Wanderingstars4238 Mon 10-Aug-20 00:55:21

It comes down to what you're willing to put up with. Personally I can deal with some benevolent sexism in men (Friends only).

I can't stand a blatant misogynist, like those men who carry a grudge against women. Or who thinks it's ok to harm women because of all the harm women do to men, or any of that angry attitude.
Disrespect of women is also unbearable, like thinking men are smarter, superior, etc.

FrogspawnSmoothie Mon 10-Aug-20 01:24:51

Over 90% of women don't want to identify as feminists, despite 75% being for equality. So I don't think you can avoid all anti feminists. But then I'd argue that not supporting feminism doesn't = misogyny as many people seem to support equality but find feminism divisive.
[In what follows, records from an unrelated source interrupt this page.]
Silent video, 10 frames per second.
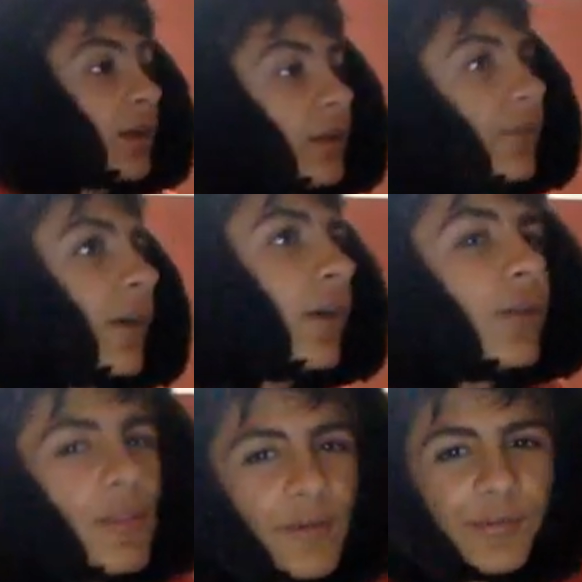
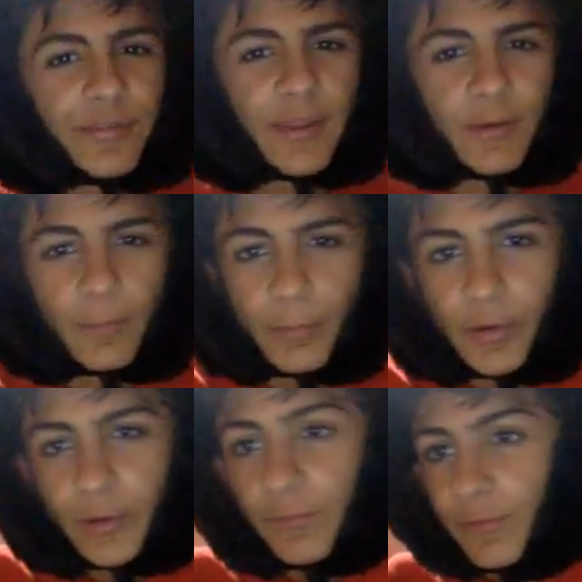That's for us to say a
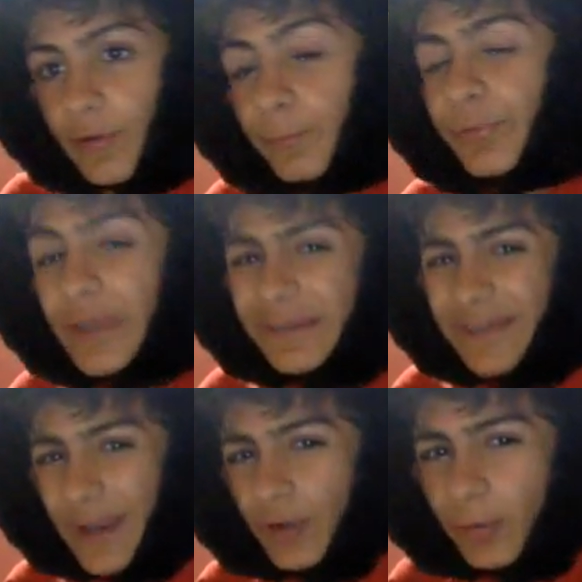pretty
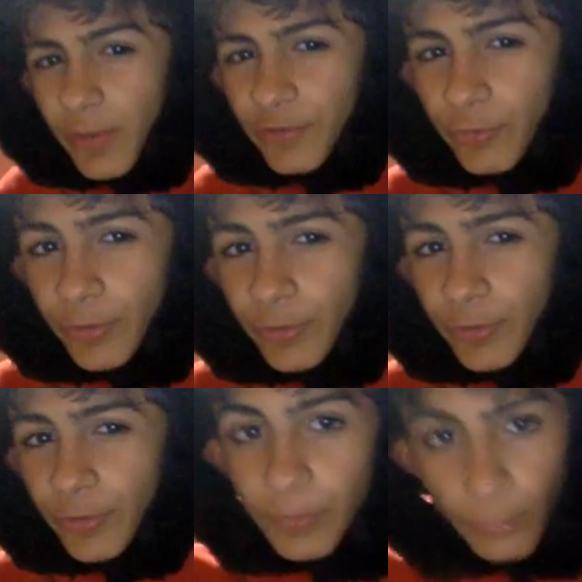integral part of the story.
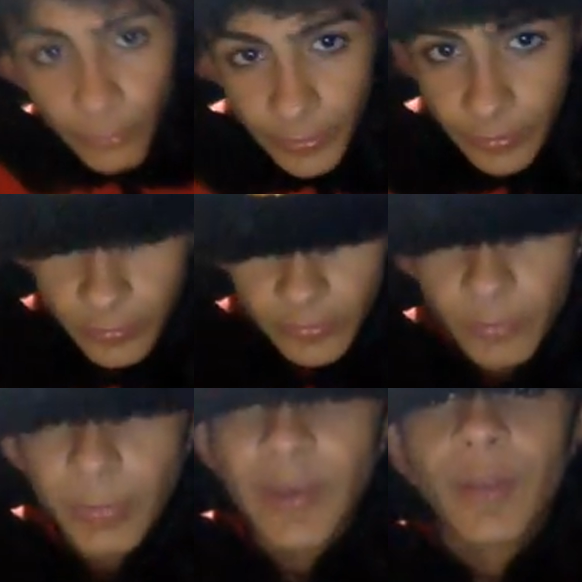If
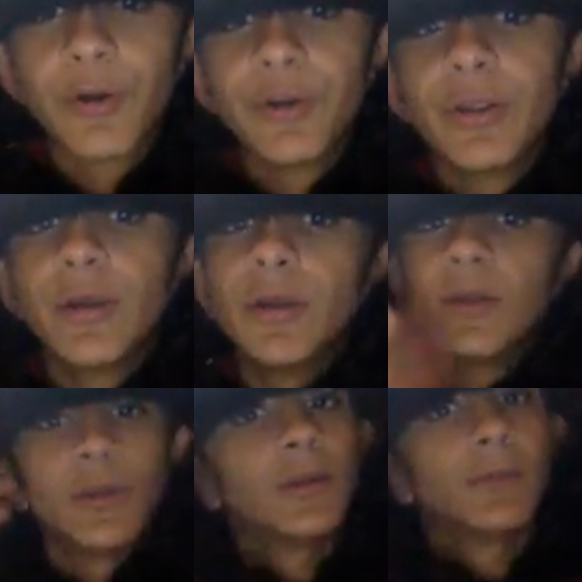you'll probably learn.
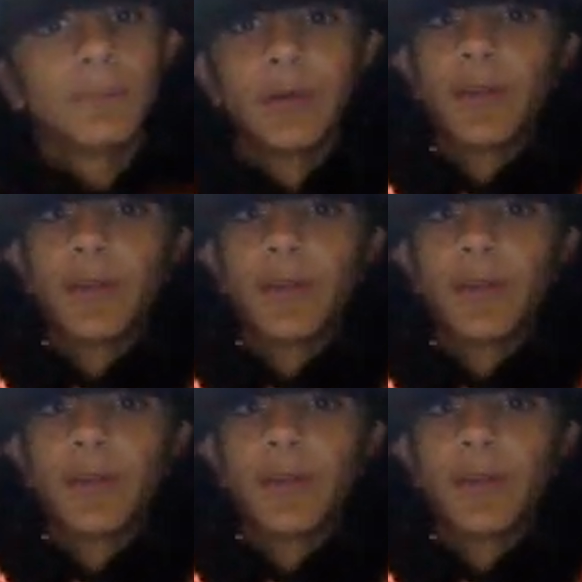ButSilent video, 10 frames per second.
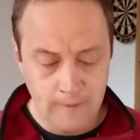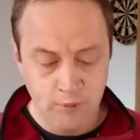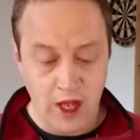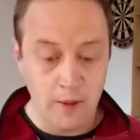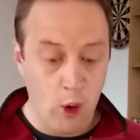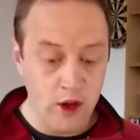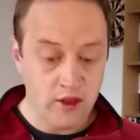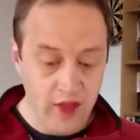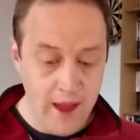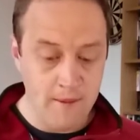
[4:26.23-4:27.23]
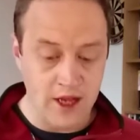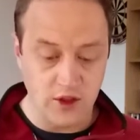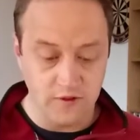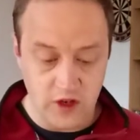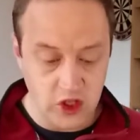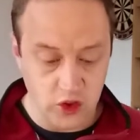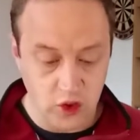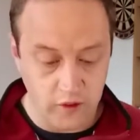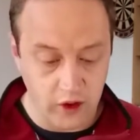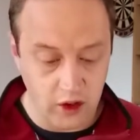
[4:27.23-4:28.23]
and appoint them as officials
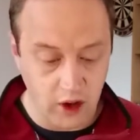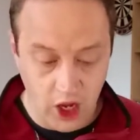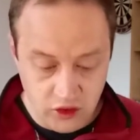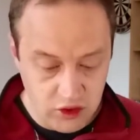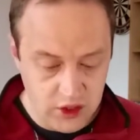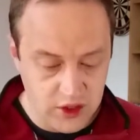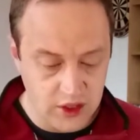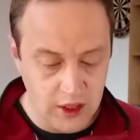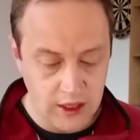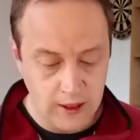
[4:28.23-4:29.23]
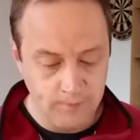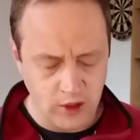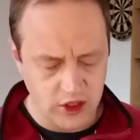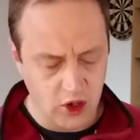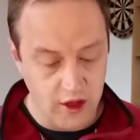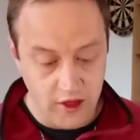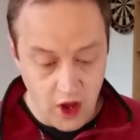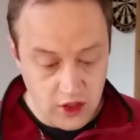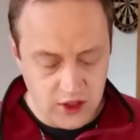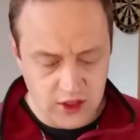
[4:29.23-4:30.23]
over hundreds, sorry,
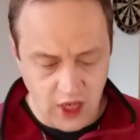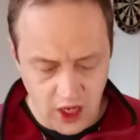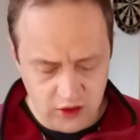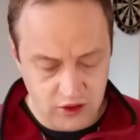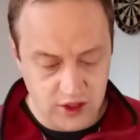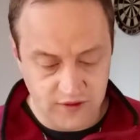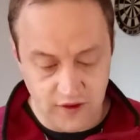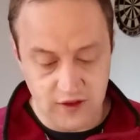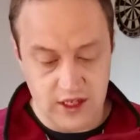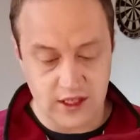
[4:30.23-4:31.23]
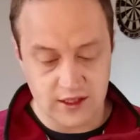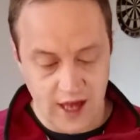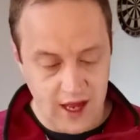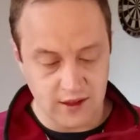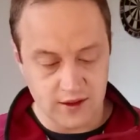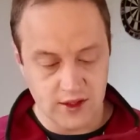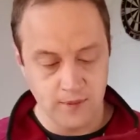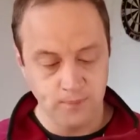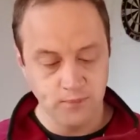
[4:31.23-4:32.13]
thousands, hundreds, fifties, and tens.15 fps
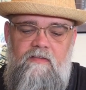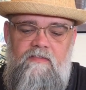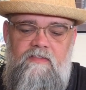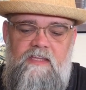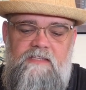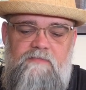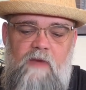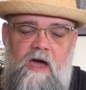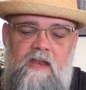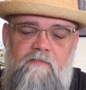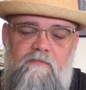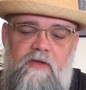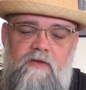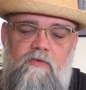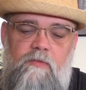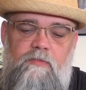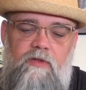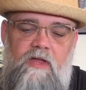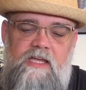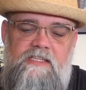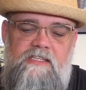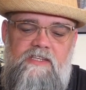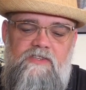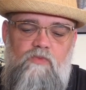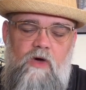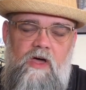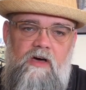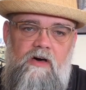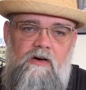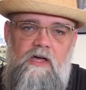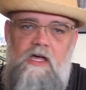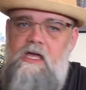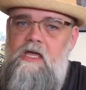this might have been replaced as well.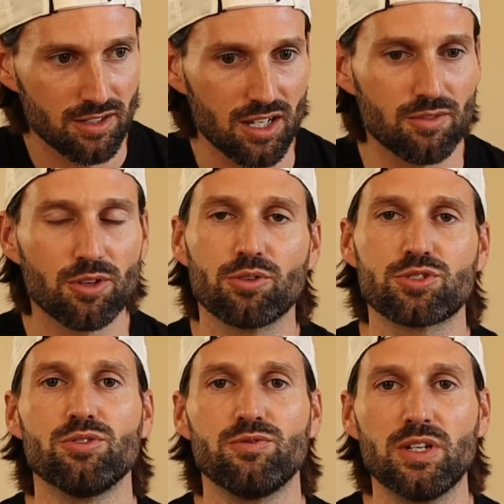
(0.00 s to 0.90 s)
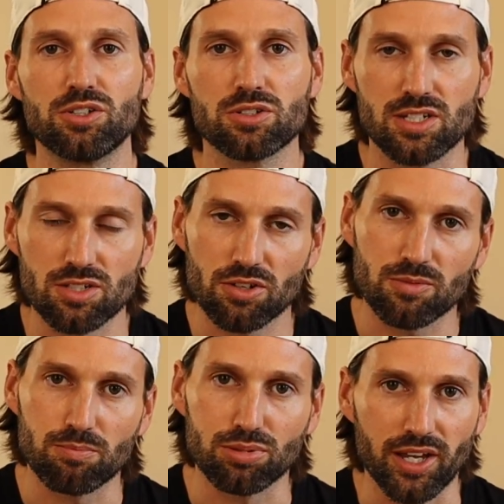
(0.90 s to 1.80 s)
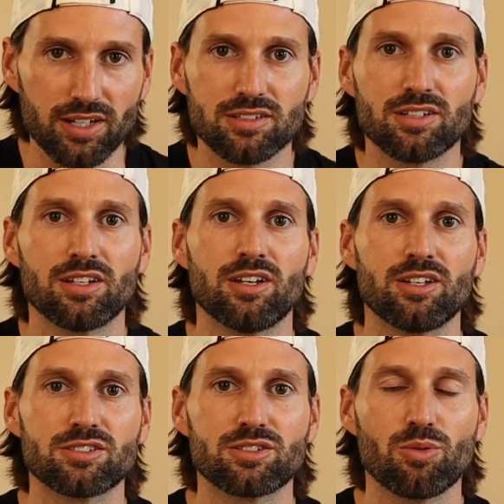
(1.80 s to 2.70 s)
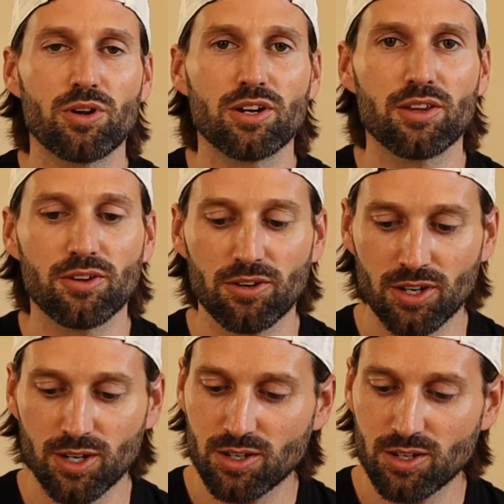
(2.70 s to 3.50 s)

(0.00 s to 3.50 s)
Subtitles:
even though there's new features, they start to blend to one another.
FrogspawnSmoothie Mon 10-Aug-20 01:31:40

Maybe there is discrimination, and maybe there is enough of it that that accounts for the discrepancy. However there are other reasons that could account for it, like for example the male greater variance hypothesis. Maybe women make different life choices, and fewer women for whatever reason do not pursue life trajectories that would land them in a CEO's chair. Maybe little girls are socialised differently to little boys, and the problem lies much further upstream in women's lives. Perhaps it's a combination of ALL those factors, plus more that haven't occurred to me.

I often reflect that a big factor is likely the fact that these men worked their way up to CEO over a couple of decades, starting out in more sexist times. I think it'll take time for women to gain that advantage as most recent graduates won't step straight into CEO roles. The biggest factor for me is perhaps that is motherhood. How do we stop this damaging a woman's career?